This colourful web of connections, abstract at first glance, is a living, breathing tree of science. On it are represented sixty thousand published academic papers, linked by their degree of similarity, as determined by a computer algorithm and human experts. Behind the scenes of search and recommendation engines - some familiar, like Google Maps lurk deep and complex forests just like this one, grown from the principle of graph traversal.
If you’re a data scientist, you’ll have heard the term before. If not, say hello to one of the fastest-growing methods of data analysis in the market. Graph traversal offers a way of exploring data, which is traditionally formatted in rows and columns, as a hierarchical network: think a series of neurons, or roots of a tree. The resulting data networks exploit the fact that the value of data lies not only in the data points themselves but also in the connections between different data points. A London-based example: while an alphabetical list of all the tube stops in London is of little use to a commuter, a map of how these stops relate to each other in space is rich in meaning.
Being such powerful tools, data networks are experiencing a resurgence within the data science world. A recent survey of a global selection of entrepreneurs and developers by IBM showed a large proportion are adopting graphical analysis: over 40% of the companies questioned had recently transitioned to using graph databases for their analytics.
A unique application of graphical data analysis is its ability to recommend. Put simply, graph databases store data in the form of ‘nodes’ and ‘edges’ to create a mesh of information. When paired with an adept algorithm that is written to navigate the mesh in a certain way, new insights can be extracted from the dataset that would not have been available if the information was stored in list. So, for a recommendation engine like Sparrho, academic papers are ‘nodes’, linked by ‘edges’ such as similarities in language and content. If a user ‘pins’, or likes, a node, and that node is related to another, chances are that user will want to read it.

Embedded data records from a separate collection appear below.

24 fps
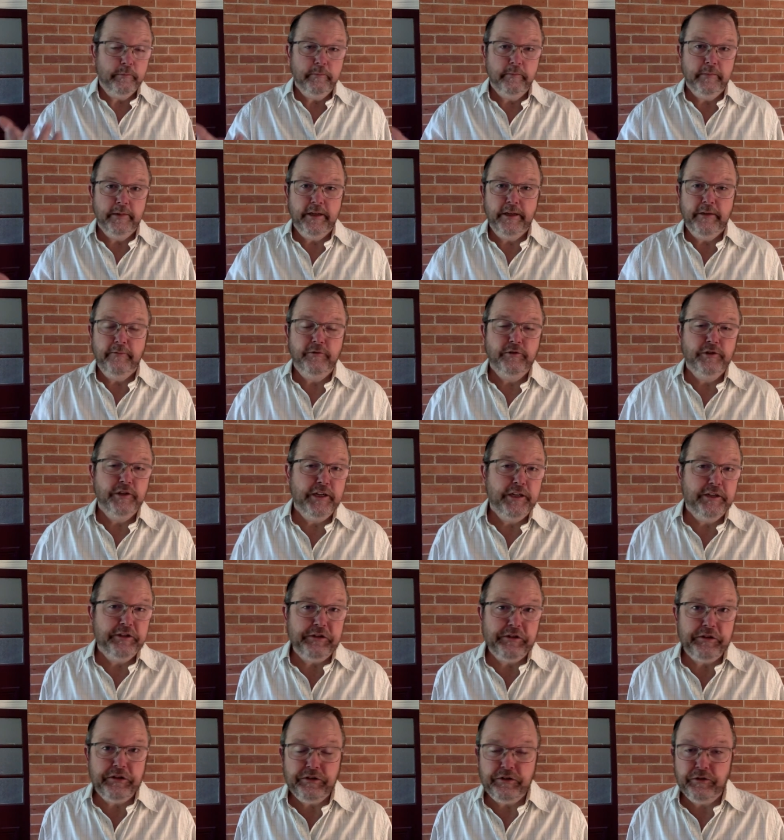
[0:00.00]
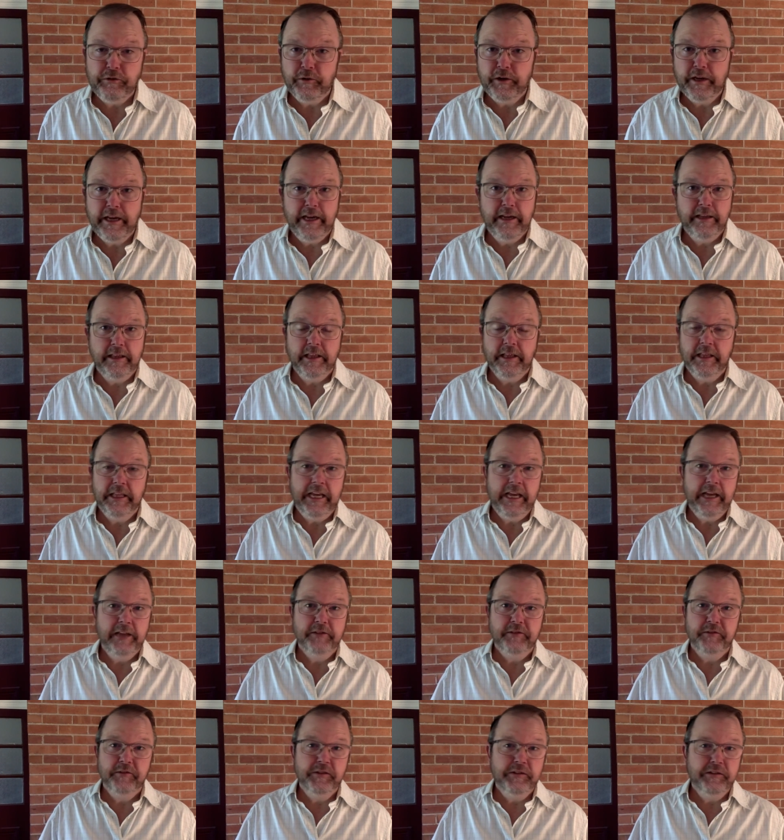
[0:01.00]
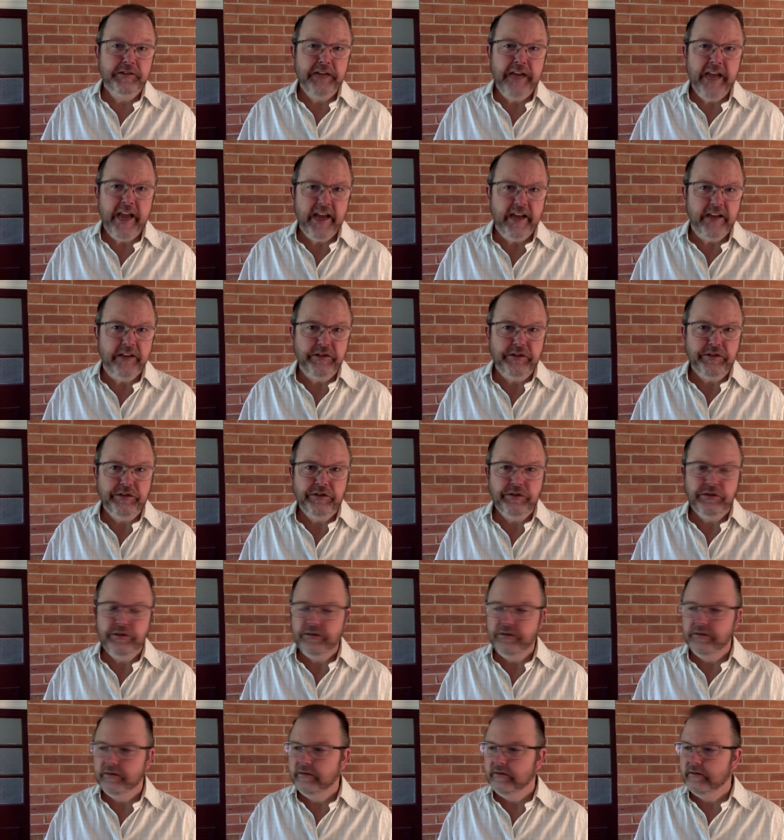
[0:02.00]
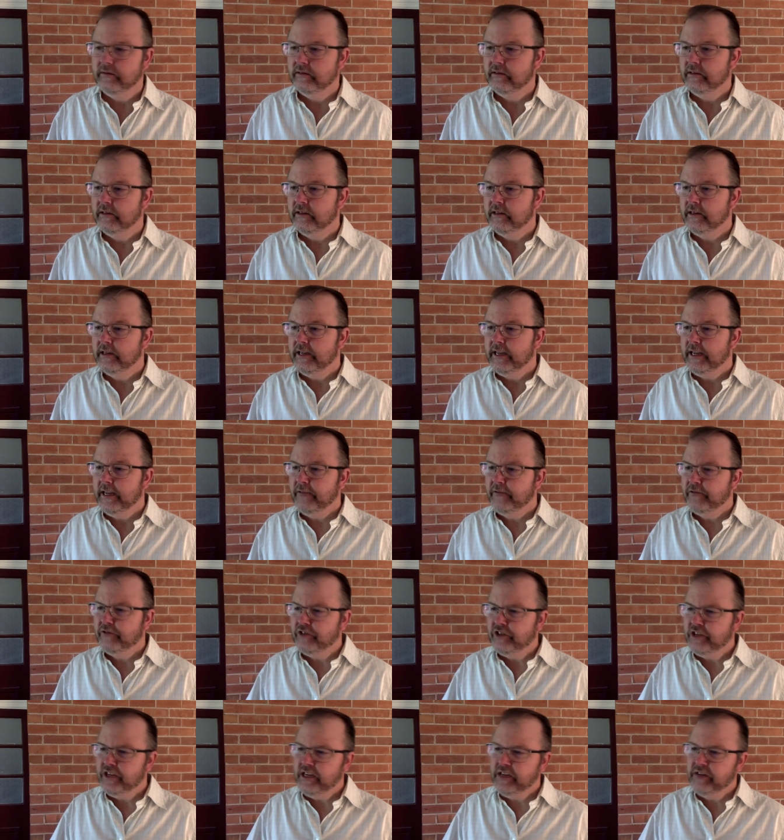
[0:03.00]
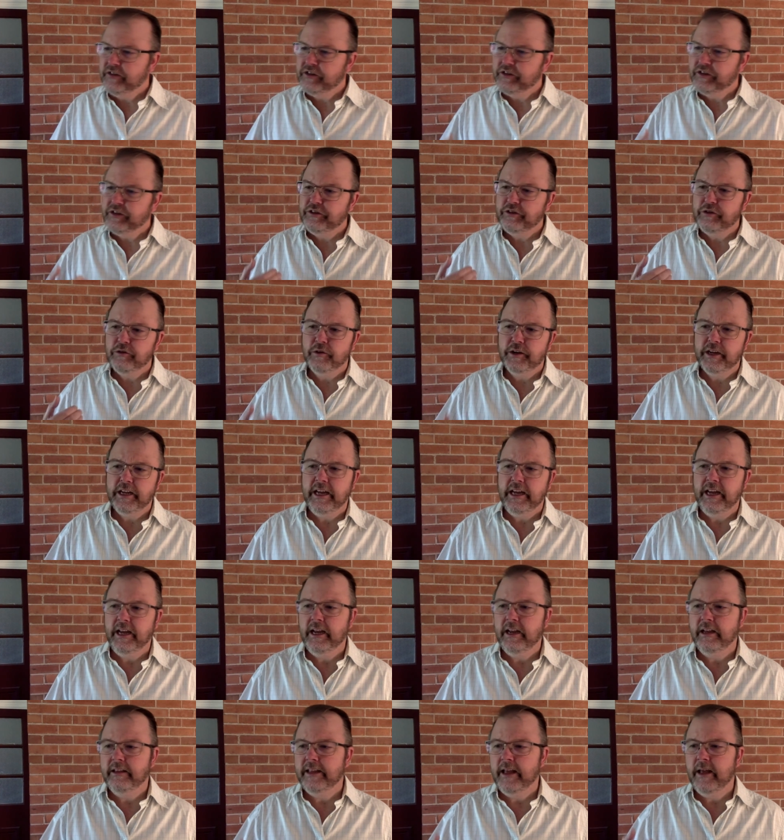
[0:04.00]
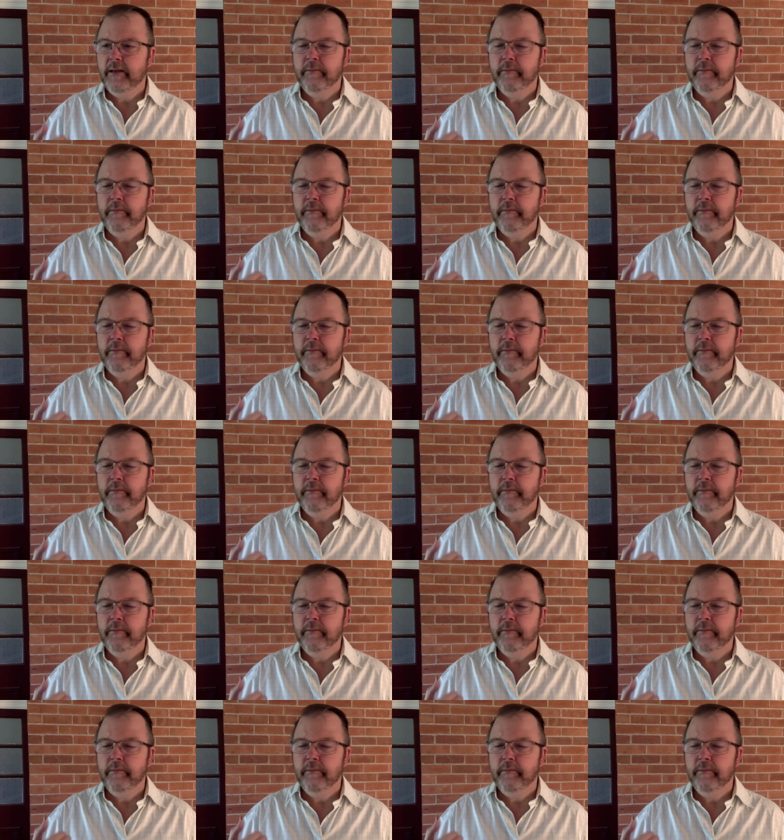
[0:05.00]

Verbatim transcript: If Jesus is your king, then the answer is yes. If Jesus is your king, that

Sparrho takes it one step further - users are ‘edges’ too, shaping the site’s data networks via what they ‘pin’. This algorithmic blend of artificial intelligence combined with human curation is growing more and more common, reflecting two important movements in data and computer science. The first is our unprecedented ability to collect amorphous masses of data and shape it into information that can inform our decisions. The second is our evolving needs, as a society, when it comes to quickly accessing relevant information. Quite simply, the way we ‘search’ is changing.
It’s a common question on millennials’ lips: how did preceding generations survive without the ability to instantly access almost any piece of data, important or otherwise, at the touch of a button? Well, before now, the data just didn’t exist. A quick Google search confirms it; this year, collective global internet use has reached one Zetabyte (10007 bytes), barely 30 years after the worldwide web was created. As a result, the amount of data being generated worldwide is increasing at an exponential rate: 90% of all of the world’s data was generated in the past two years.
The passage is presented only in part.